A fundação da nova entidade foi cercada de pompa, e a caneta de ouro utilizada para a assinatura de sua ata de fundação ficou depois exposta em uma joalheria no centro da cidade por algumas semanas.

América e Vasco receberiam os louros pelo êxito na pacificação do futebol carioca e selariam o desfecho positivo da empreitada com um jogo amistoso que ficou conhecido na época e até hoje dá nome ao confronto entre americanos e vascaínos: o "Clássico da Paz". Na noite de 31 de julho de 1937, depois de longos três anos, finalmente os tradicionais rivais voltavam a se enfrentar em São Januário numa partida cercada de festa e comemorações.

As duas equipes entraram unidas no gramado, cercados por mulheres que carregavam as bandeiras do Brasil, da FBF, da CBD, e de todos os clubes da LFRJ e dos grandes clubes paulistas. No campo deu Vasco: 3 x 2, que levou para a sua sala de troféus a Taça Pinto Bastos e Bronze da Vitória "O Cruzeiro".

Mas havia também outra taça em disputa, cuja posse, curiosamente é motivo de discórdia exatamente os clubes que celebraram a paz no futebol carioca. Seria oferecido o Troféu da Paz pela empresa "O Camizeiro" (loja de roupas masculinas famosa na época). Esse troféu seria disputado em uma melhor de três partidas entre os patronos da pacificação. A primeira partida, conforme dito, fora vencida pelo Vasco.

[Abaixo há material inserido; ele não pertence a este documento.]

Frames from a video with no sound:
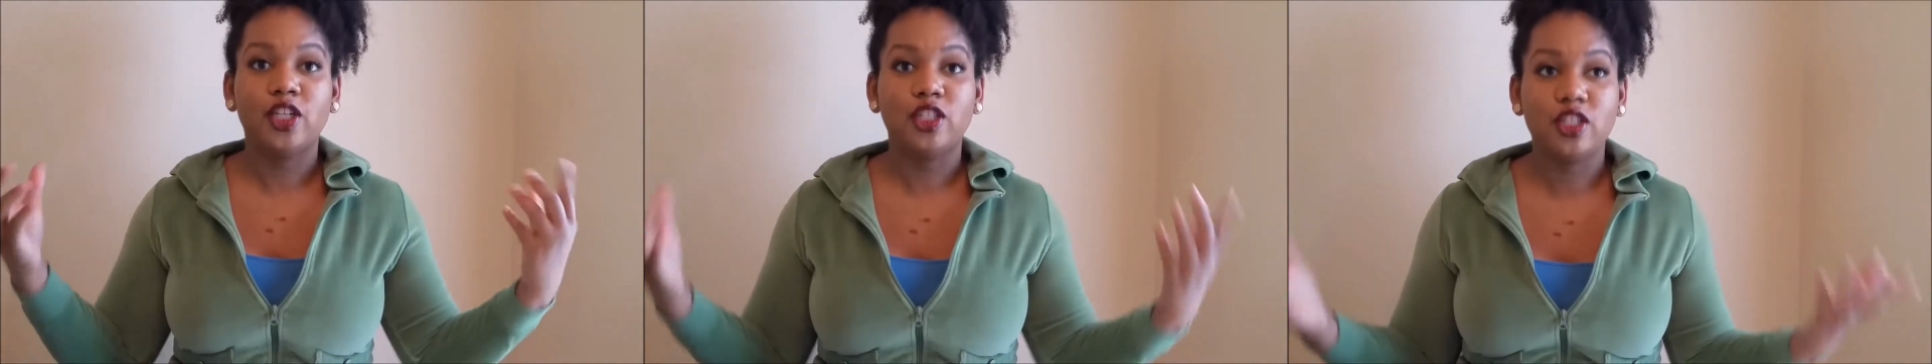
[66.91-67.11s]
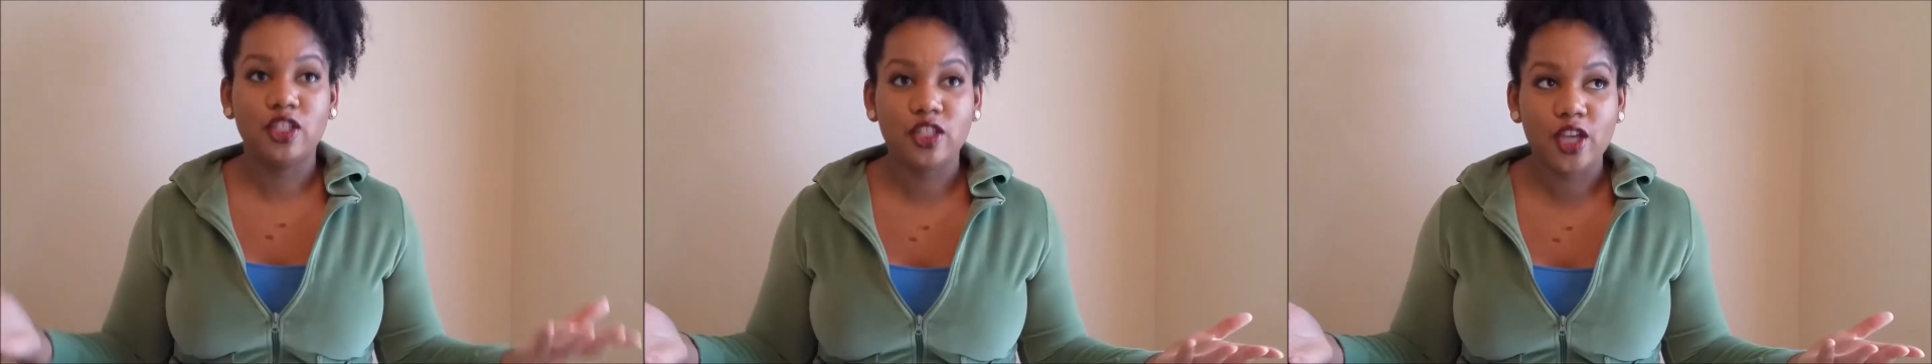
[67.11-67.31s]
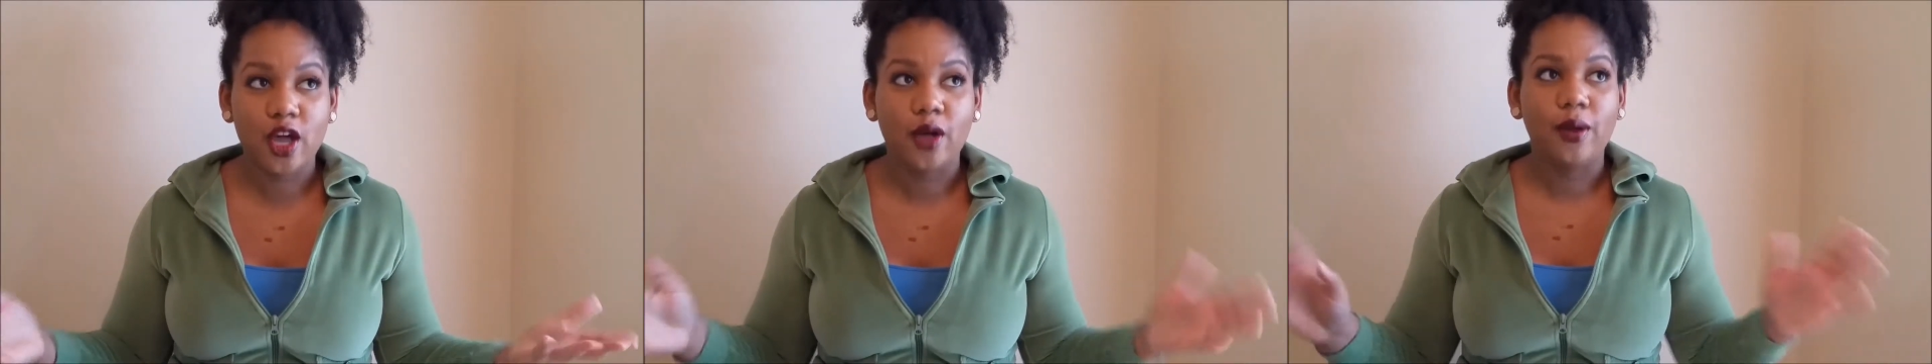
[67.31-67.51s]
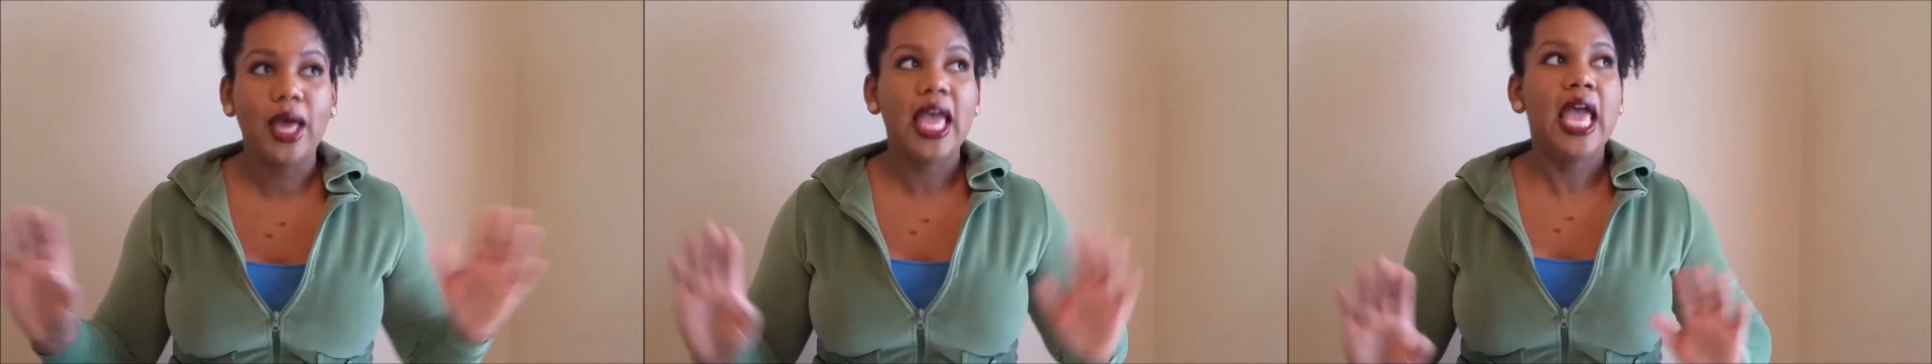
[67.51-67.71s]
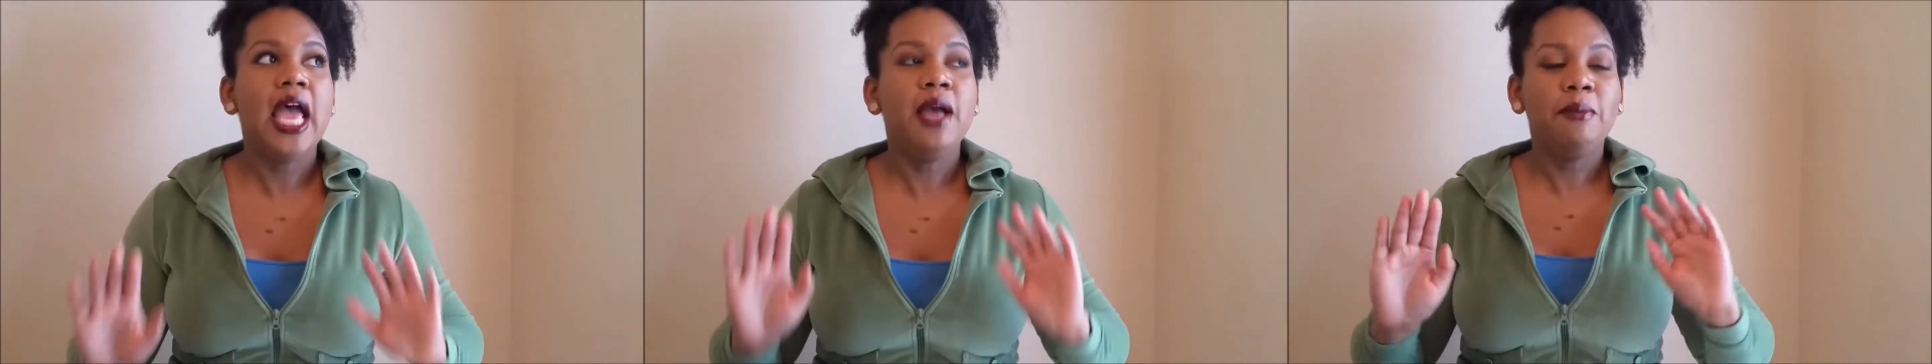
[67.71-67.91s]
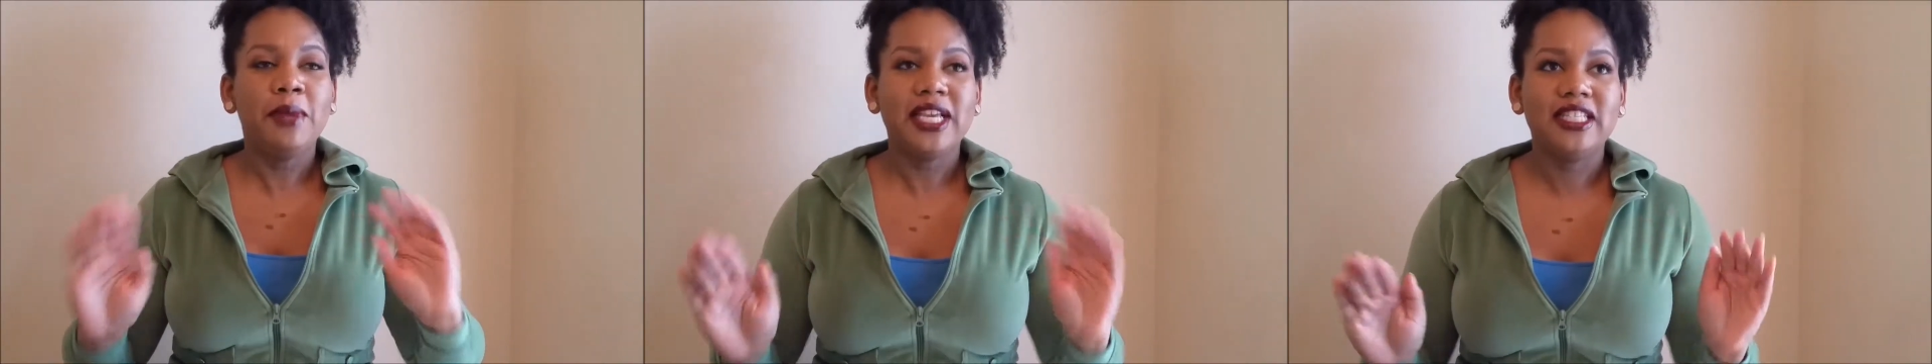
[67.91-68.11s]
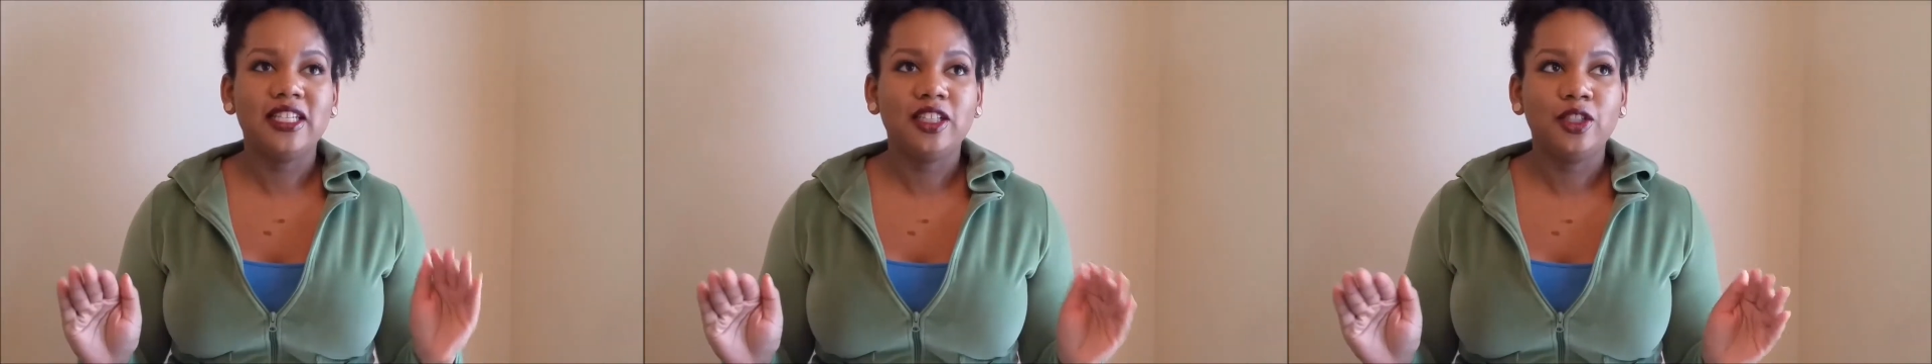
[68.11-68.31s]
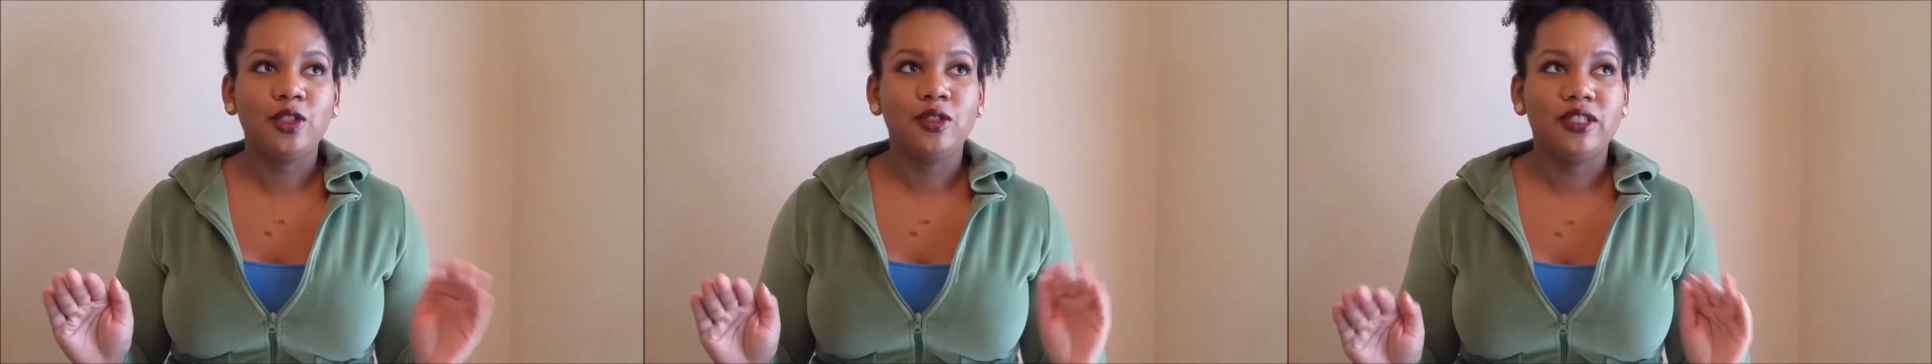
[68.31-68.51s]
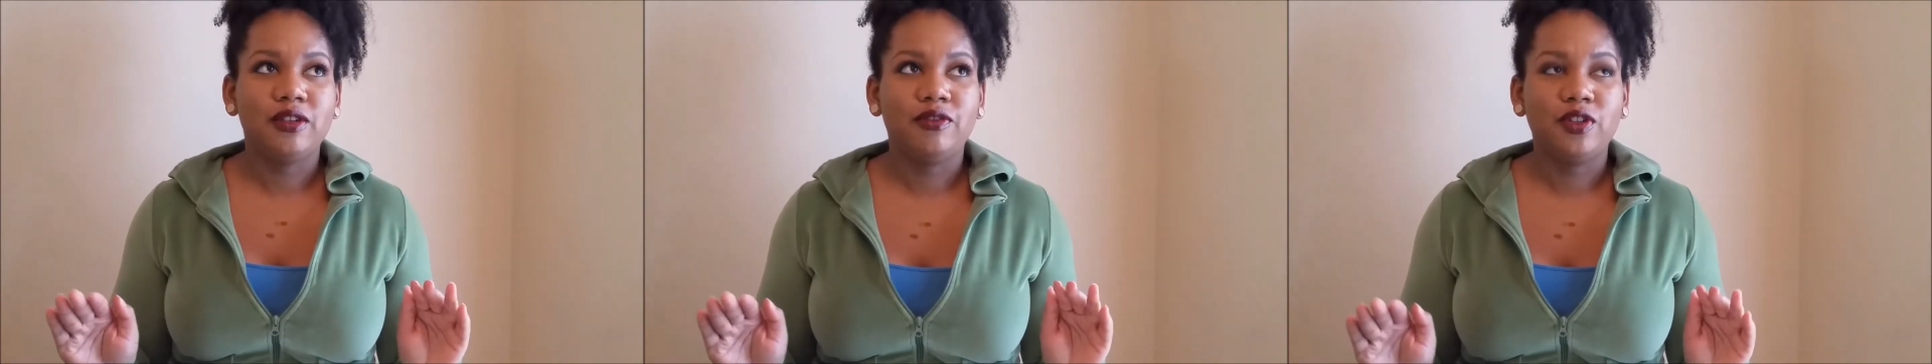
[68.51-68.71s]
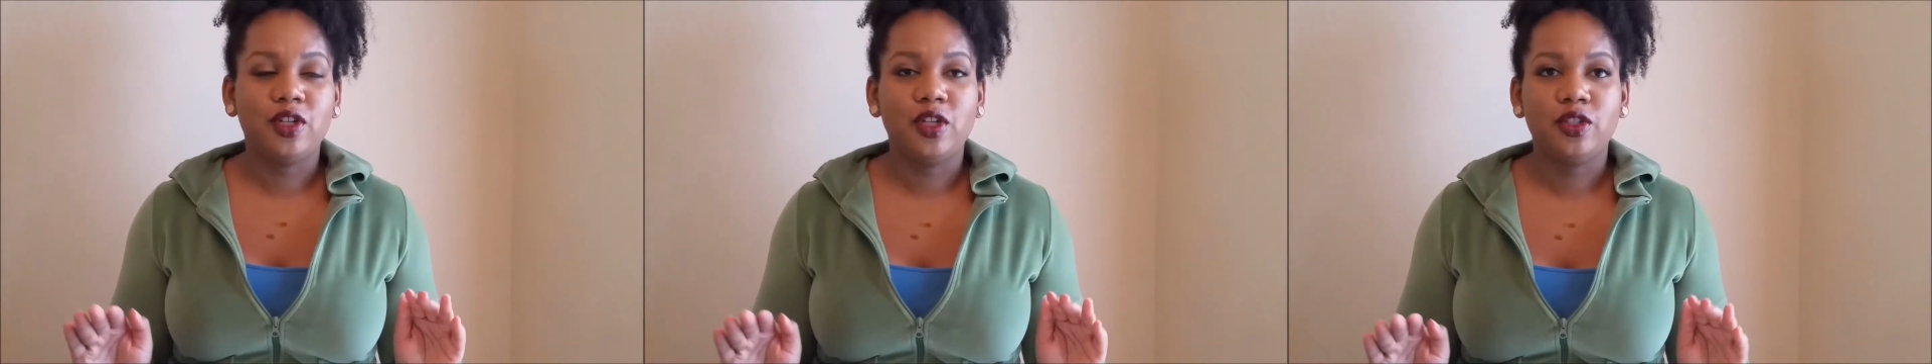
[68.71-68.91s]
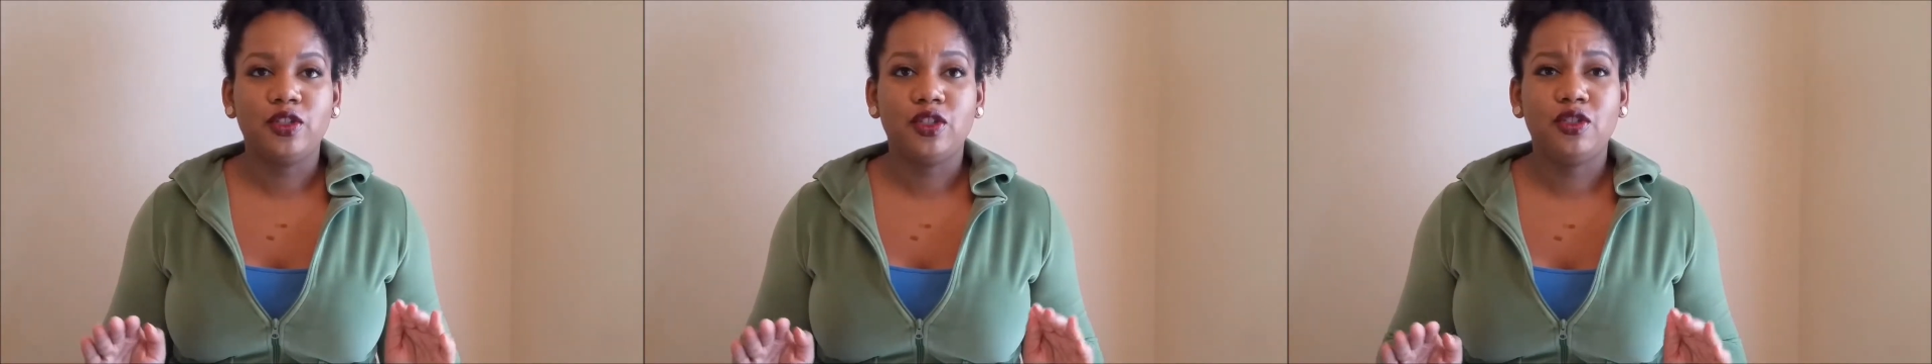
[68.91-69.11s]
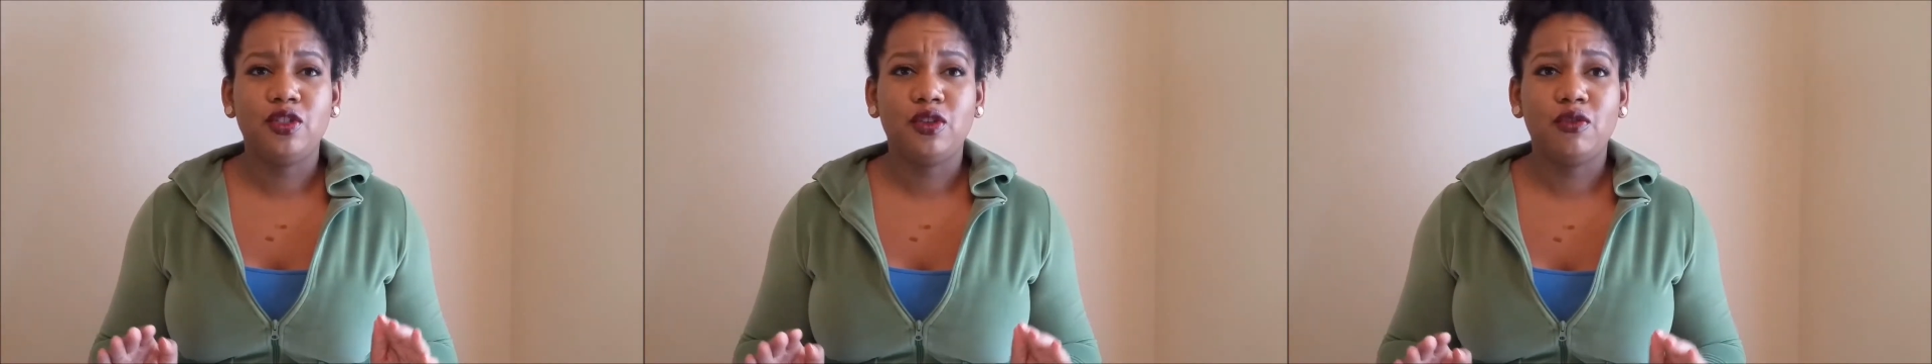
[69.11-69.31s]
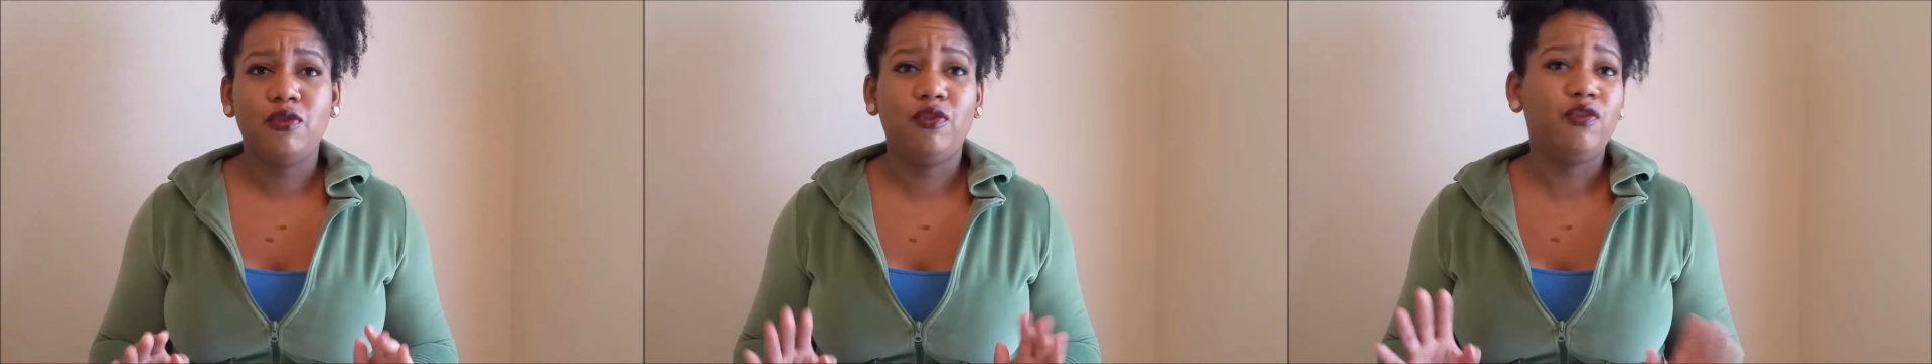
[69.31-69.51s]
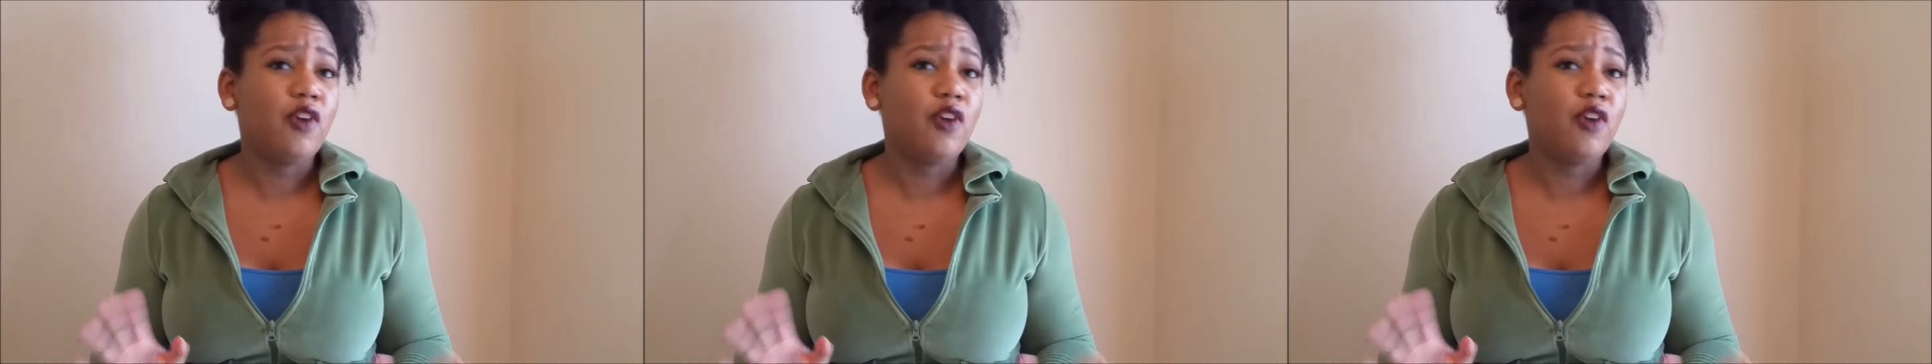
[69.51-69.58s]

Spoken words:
So it makes it a little difficult to do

No dia 5 de setembro de 1937, os clubes voltaram a se enfrentar e dessa vez deu América: 3 x 1. O problema foi a terceira partida...
Troféu da Paz "O Camizeiro"
No dia 25 de agosto de 1938, em uma partida amistosa realizada em São Januário, o América venceu por 2 x 0 e ficou de posse do cobiçado Troféu da Paz - conforme noticiado no jornal O Globo de 26/08/1938. Segundo a versão americana do imbróglio, dias depois, o Vasco solicitou emprestada a taça para ser exposta em São Januário e... nunca mais devolveu!

A versão vascaína diz que a partida disputada em 1938 não deveria ser considerada por não ter sido combinado antes que valeria como o terceiro jogo. Alegam ainda que várias partidas foram disputadas entre a segunda (disputada no dia 05/09/1937) e a alegada terceira partida. Ou seja, por que exatamente essa e não nenhuma das outras? Conforme noticiado no mesmo jornal O Globo na sua edição de 23 de março de 1942 e também no Jornal do Brasil de 24 de março de 1942, o terceiro jogo só foi realizado em 22 de março de 1942 quando o Vasco derrotou o América em General Severiano pelo placar de 2 x 1. Com a vitória o Vasco decidiu não devolver mais a taça que hoje se encontra na sala de troféus de São Januário.

Outro fato curioso que ocorreu durante toda essa celeuma diz respeito ao São Cristóvão e o campeonato carioca de 1937 pela FMD que chegou a ser iniciado, mas foi interrompido com a pacificação e a extinção da FMD. Neste campeonato, o São Cristóvão liderava a disputa e já não poderia ser mais alcançado pelos concorrentes. Ou seja, já era o virtual campeão carioca pela FMD em 1937, mas como o campeonato não chegou a ser completado, esse campeonato não é considerado nas estatísticas sobre o futebol carioca.

O primeiro campeonato disputado na Liga da Paz (LFRJ) foi vencido pelo Fluminense, conquistando o bicampeonato que se tornaria um tricampeonato no ano seguinte.
A LFRJ administrou o futebol fluminense até 1941 quando passou a se chamar Federação Metropolitana de Futebol (FMF). Essa durou até 1960 quando a capital do Brasil foi transferida para Brasília e então é criada a Federação Carioca de futebol (FCF). O campeonato continuou a ser disputado apenas por clubes da capital mais o Canto do Rio de Niterói.

A fusão dos estados da Guanabara e do Rio de Janeiro ocorrida em 1974, em termos futebolísticos foi concluída em 1979 com a criação da atual Federação de Futebol do Estado do Rio de Janeiro (FERJ) e a inclusão de outros clubes do interior fluminense que inclusive já vinham disputando campeonatos (cujos vencedores também não são considerados nas estatísticas oficiais...).